Got my replacement Sram Force brakes put on my '06 Orbea Opal today. Lbs is Universal Cycles, Studio City, CA. First heard of recall through Velonews.com, and was concerned when my lbs had not heard of it through Sram. E-mailed Sram last Monday and got a Quick response back from Chris McKenney, Sram dealer service manager including his phone number. I called and had a very reassuring conversation with Chris. Firstly, he said that no Sram brakes have failed in the field. This recall has been initiated due to bench testing failures under extreme forces. He stated that Sram had begun the notification process through the bike manufacturers first, since the majority of Sram users were getting their components on new bikes rather than upgrades to older bikes. He admitted that notification of individual bike shops was a slow but ongoing process since there are so many shops scattered all over the country, not to mention the rest of the world. He called my shop immediately and dispatched a set of brakes through UPS and sent me a tracking number. They arrived Friday, but I could only get in today to get them installed. I very much appreciate the personal attention that I got from Sram and Chris McKenney. I continue to be a fan of the products.


----------



## Steve-O (Jan 28, 2004)

*Got 'em*

Turned the brakes into the LBS Thursday of last week. Replacements arrived on the shop on Tuesday (4 day turn around). The shop was amazed at how easy it was.

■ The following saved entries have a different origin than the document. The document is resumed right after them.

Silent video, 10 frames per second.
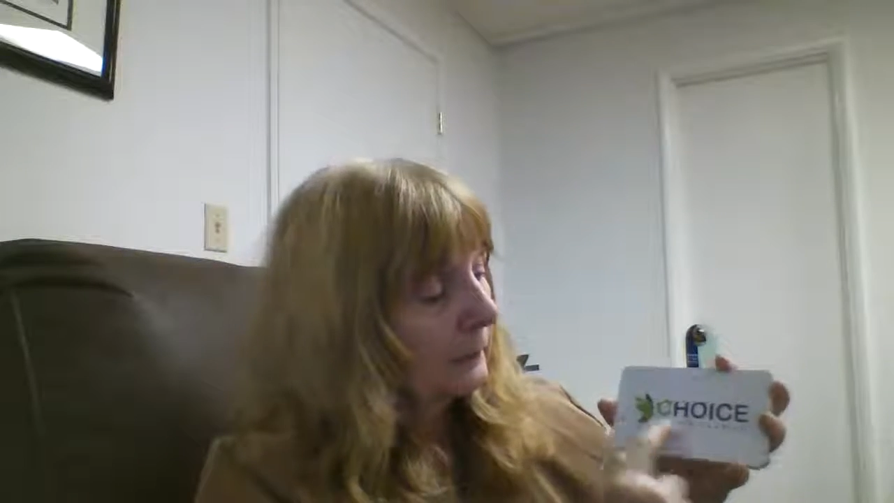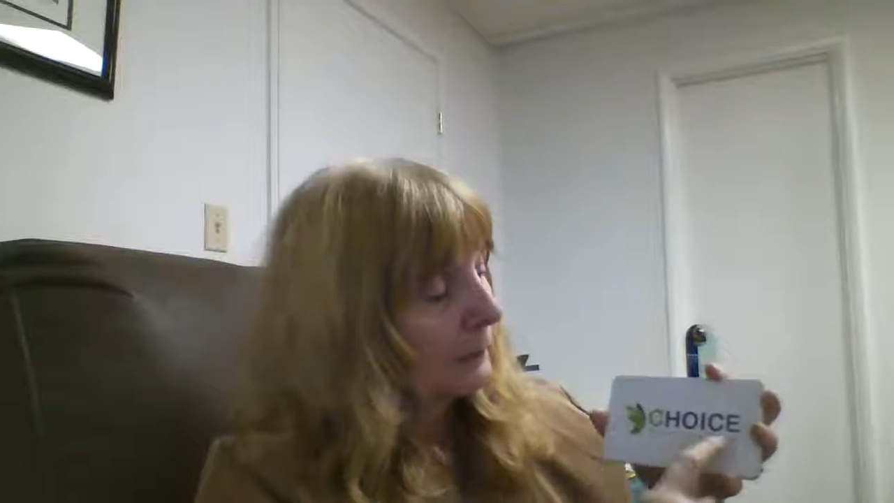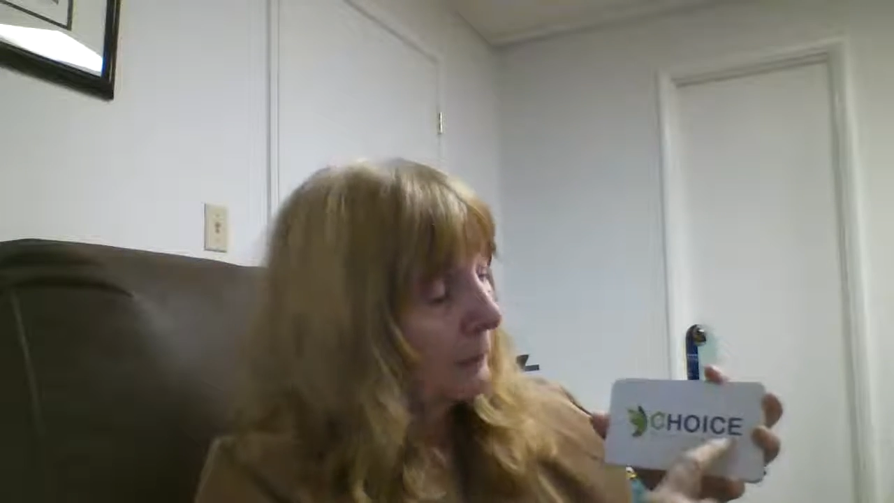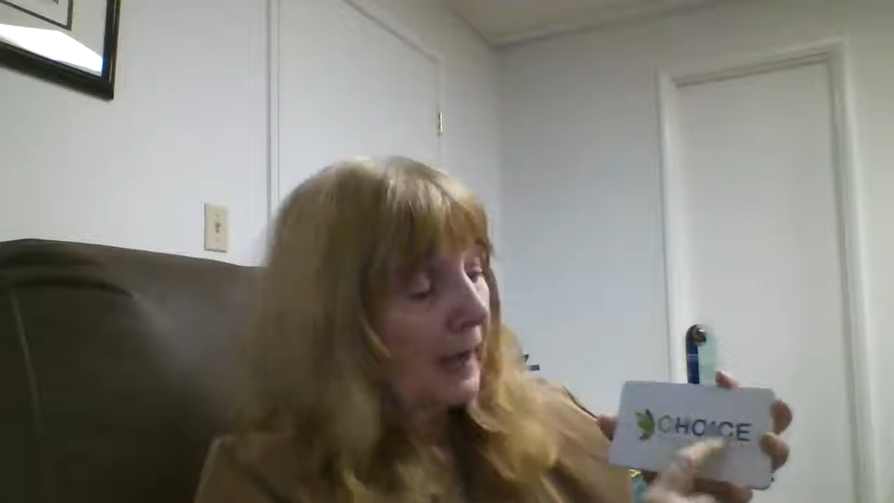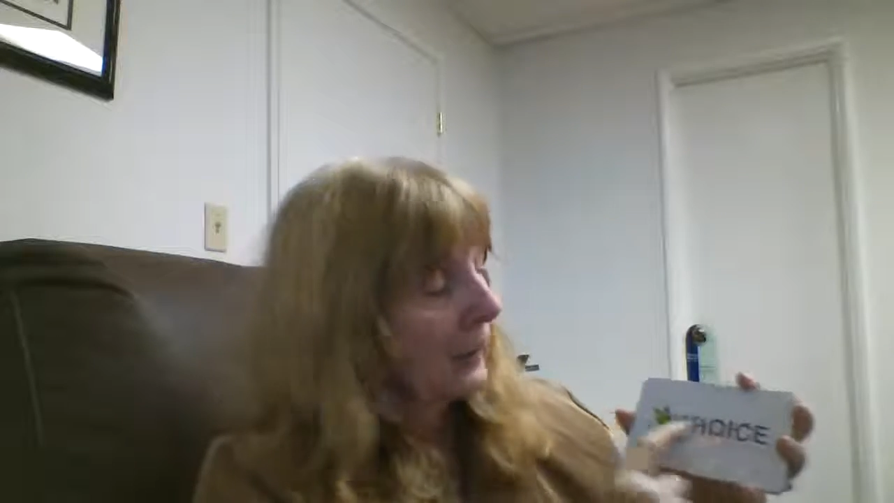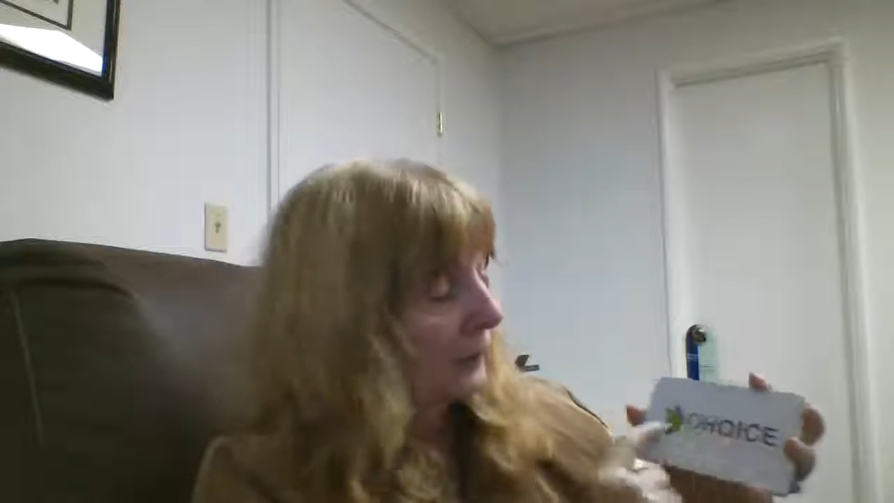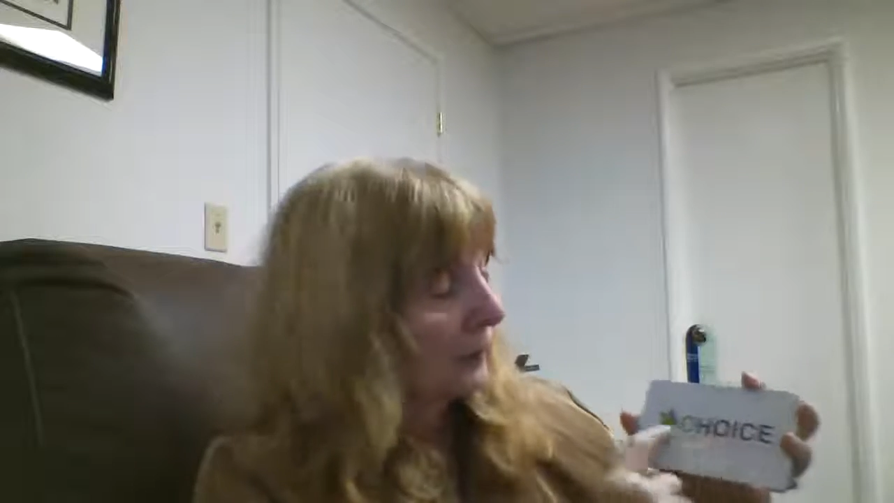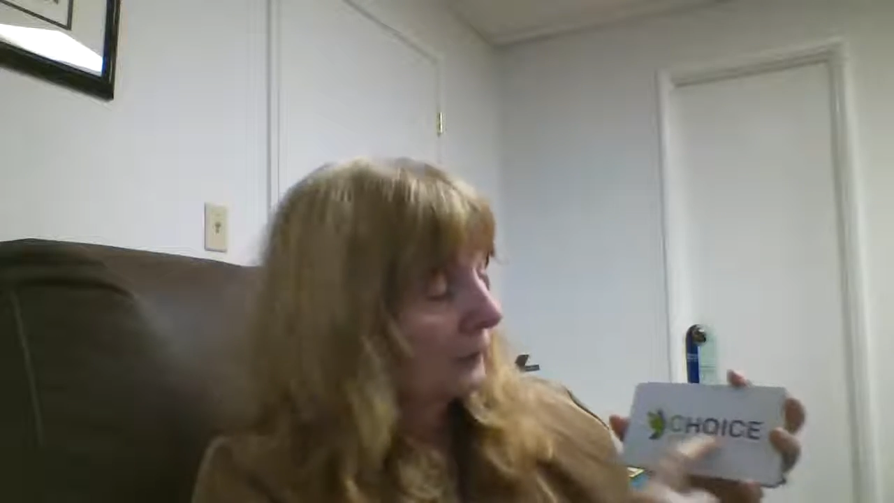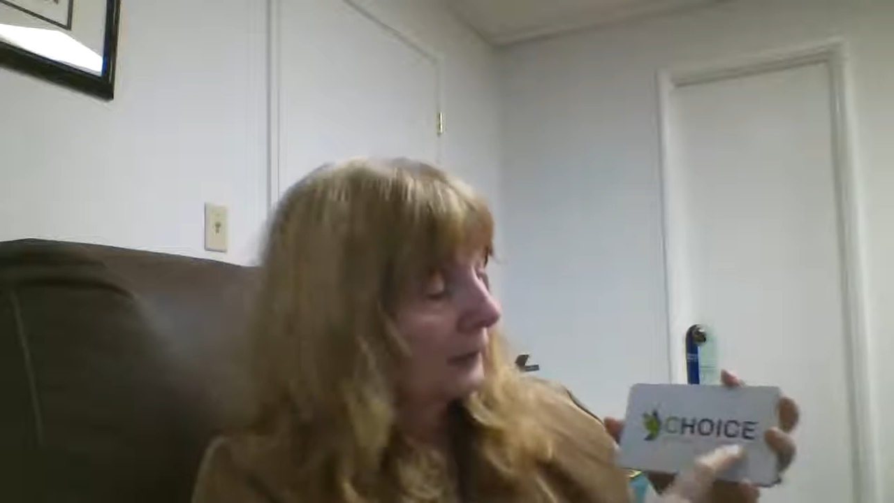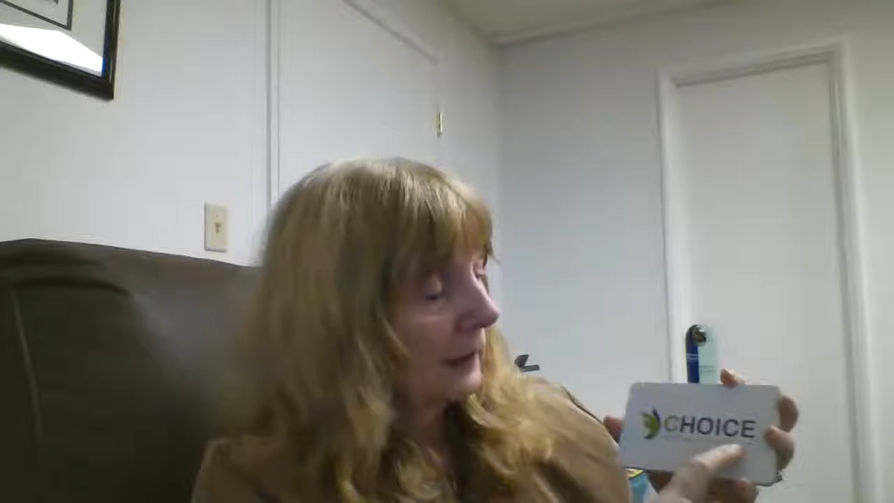
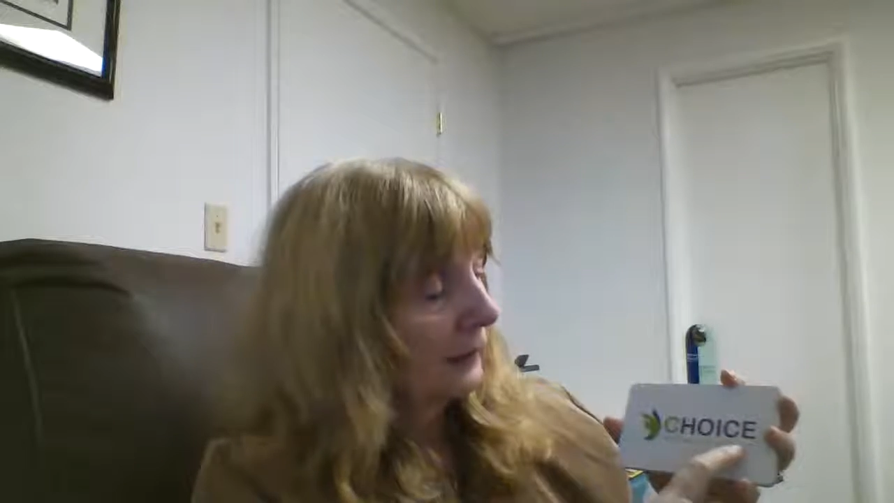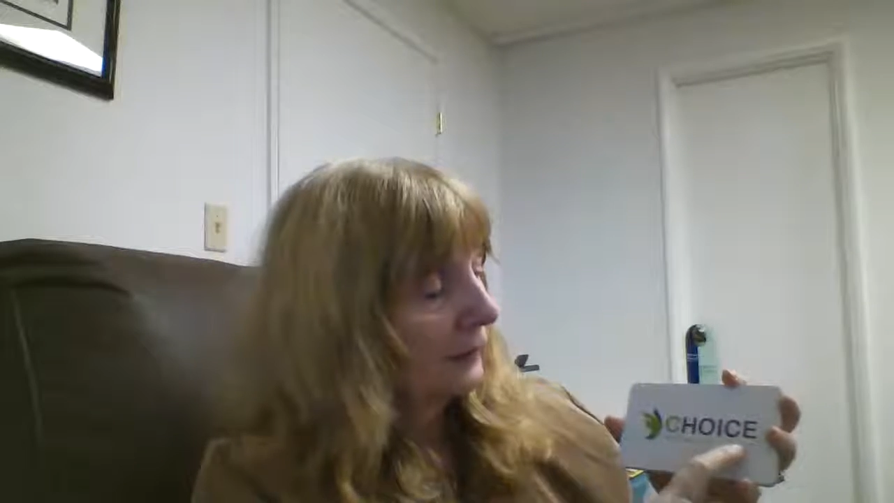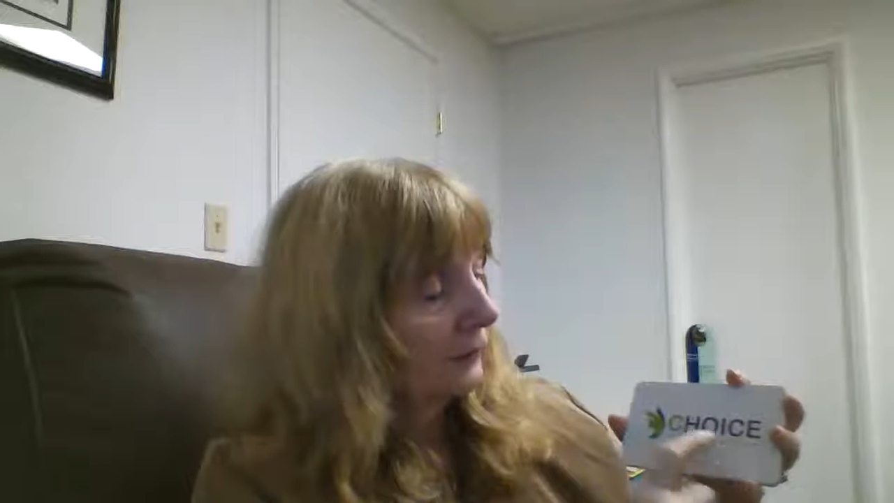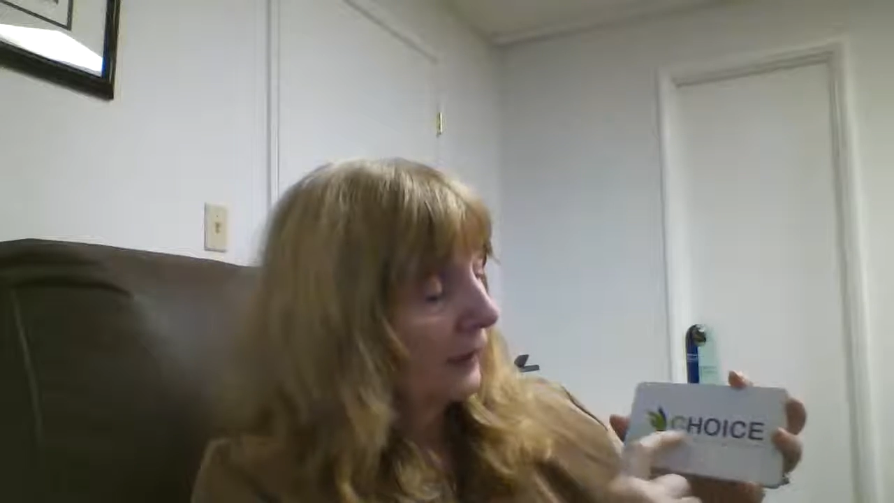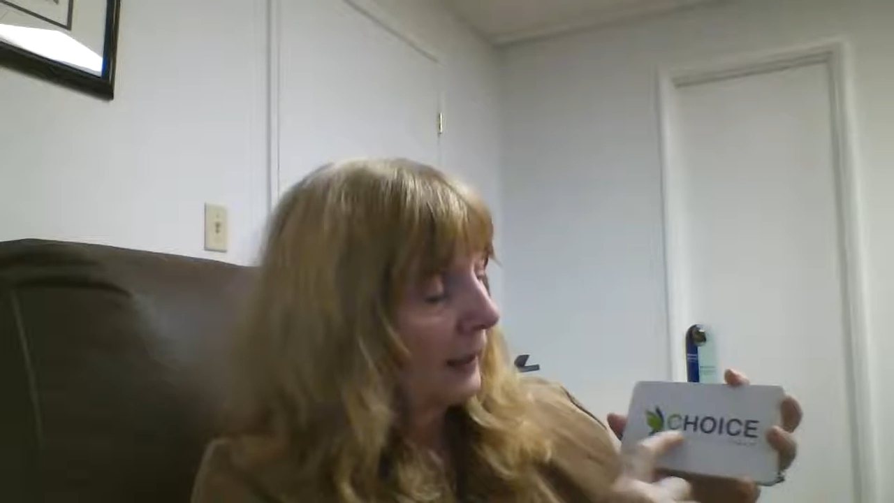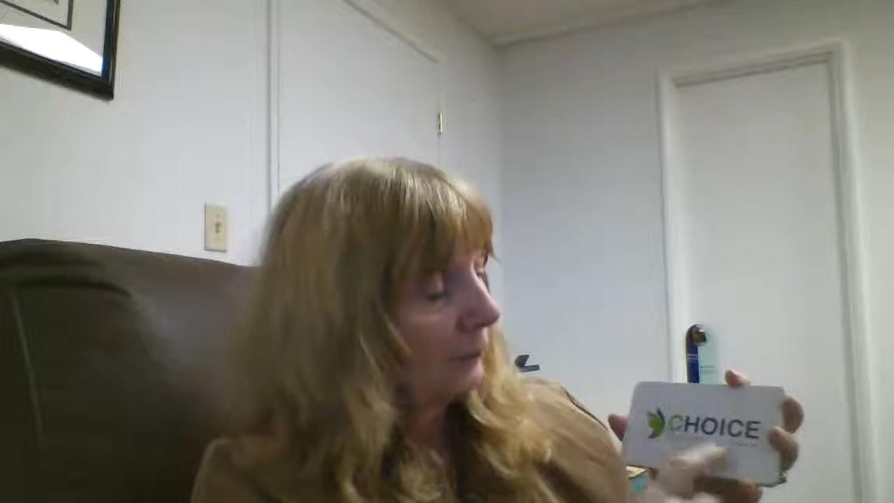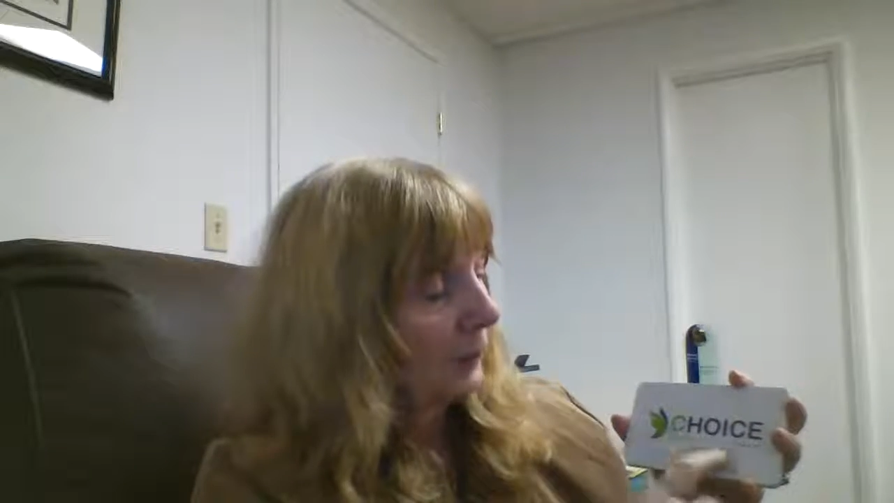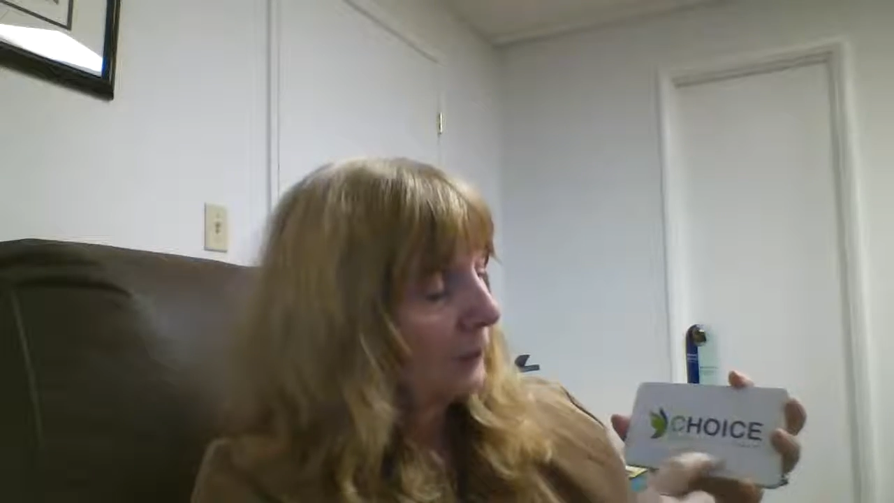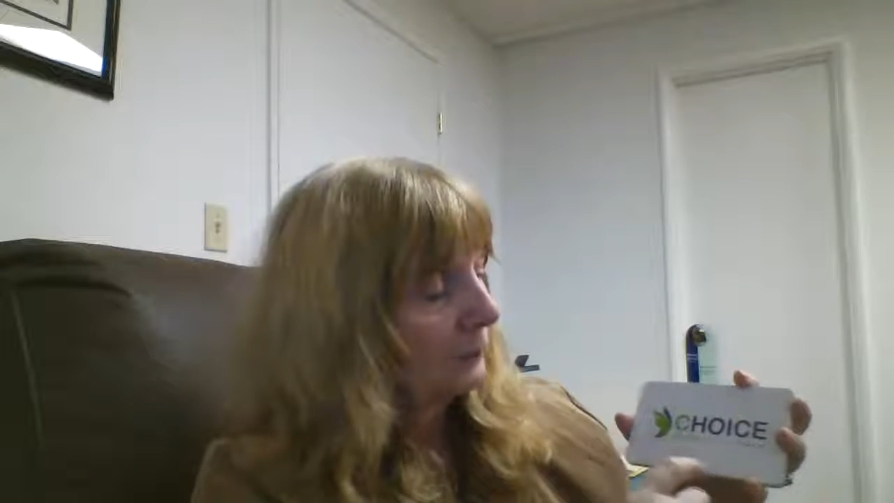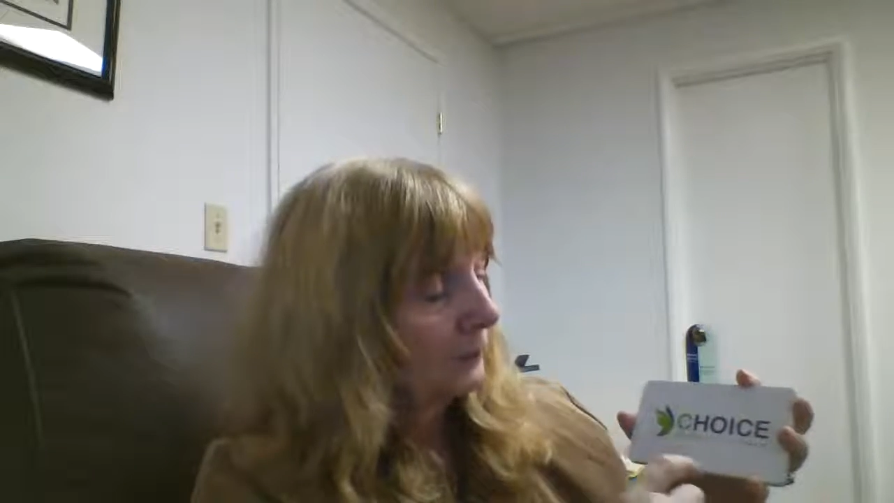model kind of
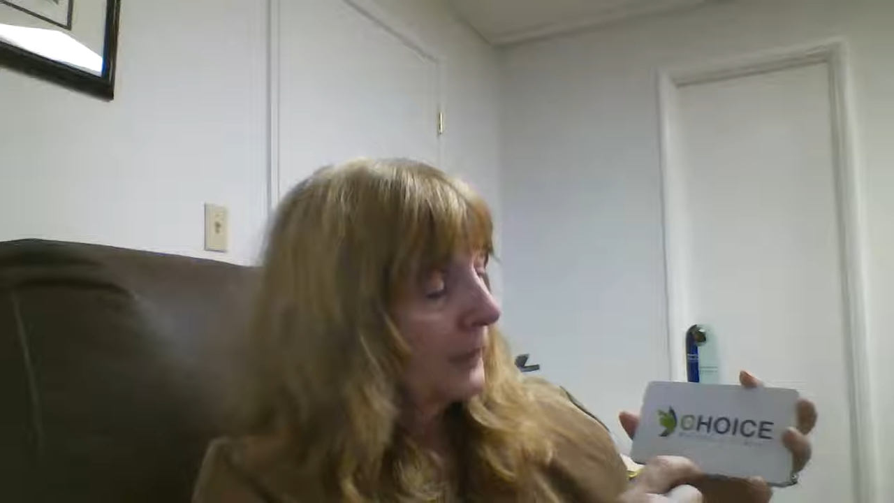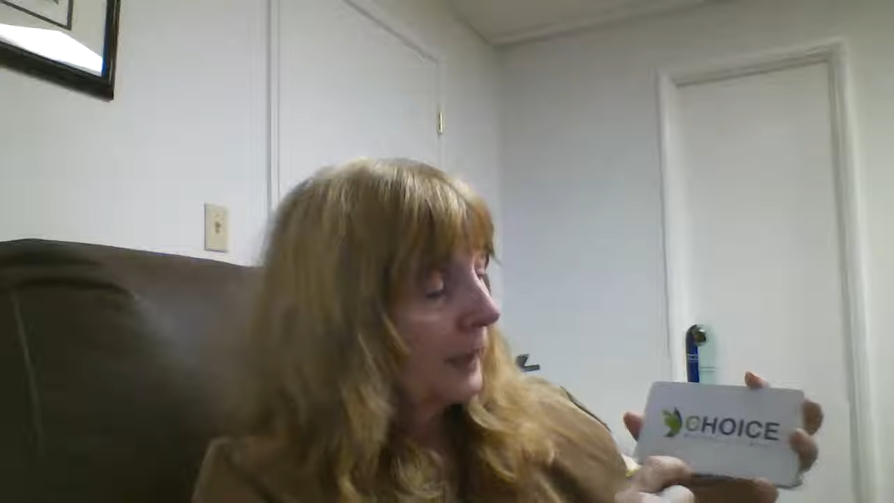emblem,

Mounted the brakes up yesterday and rode them today. looks like they beefed up the recessed mounting nut. The front one had a wide enough flange that it would not thread all the way into my Easton EC90SL fork. The end of the bolt protrudes but the brake seems solid...


----------



## MotoGreg (Feb 26, 2007)

I took mine in to Performance Bike Tuesday afternoon and they looked at me like I was speaking Chinese when I told them about the recall. 48 hours later and nobody there has been able to figure anything out yet. :mad2: I left my brake pads with the calipers, should I have kept them or will the new calipers come complete with new pads?


----------



## rcordray (Jul 30, 2006)

I'm skeptical that your particular shop claims ignorance of the recall. Sram announced this issue almost five weeks ago. Call or e-mail Sram customer service immediately. I spoke to Chris McKenney at the Sram offices in Chicago about my brakes and he took action that day. He called my shop and put a set for me on that day's UPS. Once you get them on... find a new shop!


----------



## Mdeth1313 (Nov 1, 2001)

MotoGreg said:


> I took mine in to Performance Bike Tuesday afternoon and they looked at me like I was speaking Chinese when I told them about the recall. 48 hours later and nobody there has been able to figure anything out yet. :mad2: I left my brake pads with the calipers, should I have kept them or will the new calipers come complete with new pads?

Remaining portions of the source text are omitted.